Exercise goal ->
Write the entries out again in full and unchanged, dropping every image.

[Dataset entries]

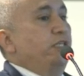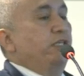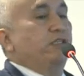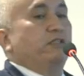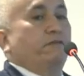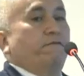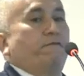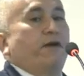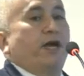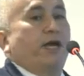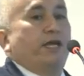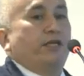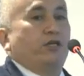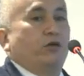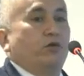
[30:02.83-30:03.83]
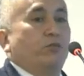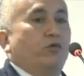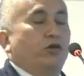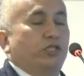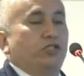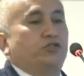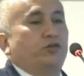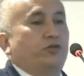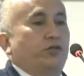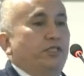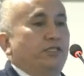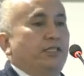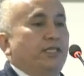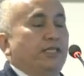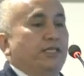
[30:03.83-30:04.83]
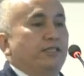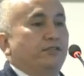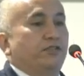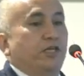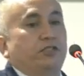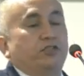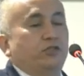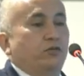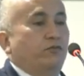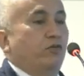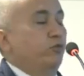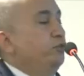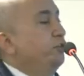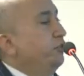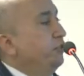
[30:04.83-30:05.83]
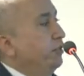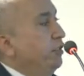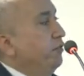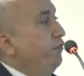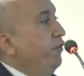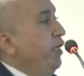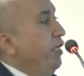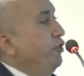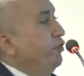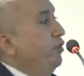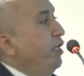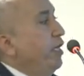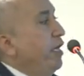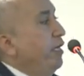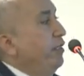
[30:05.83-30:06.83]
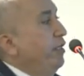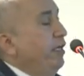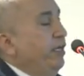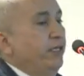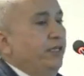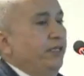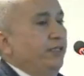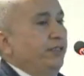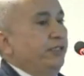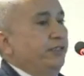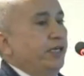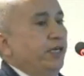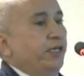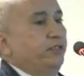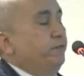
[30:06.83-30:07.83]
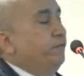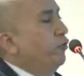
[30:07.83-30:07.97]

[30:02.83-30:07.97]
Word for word: identify or monitoring the target of ocean acidification, like the, the target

Task response ->
[30:02.83-30:03.83]
[30:03.83-30:04.83]
[30:04.83-30:05.83]
[30:05.83-30:06.83]
[30:06.83-30:07.83]
[30:07.83-30:07.97]

[30:02.83-30:07.97]
Word for word: identify or monitoring the target of ocean acidification, like the, the target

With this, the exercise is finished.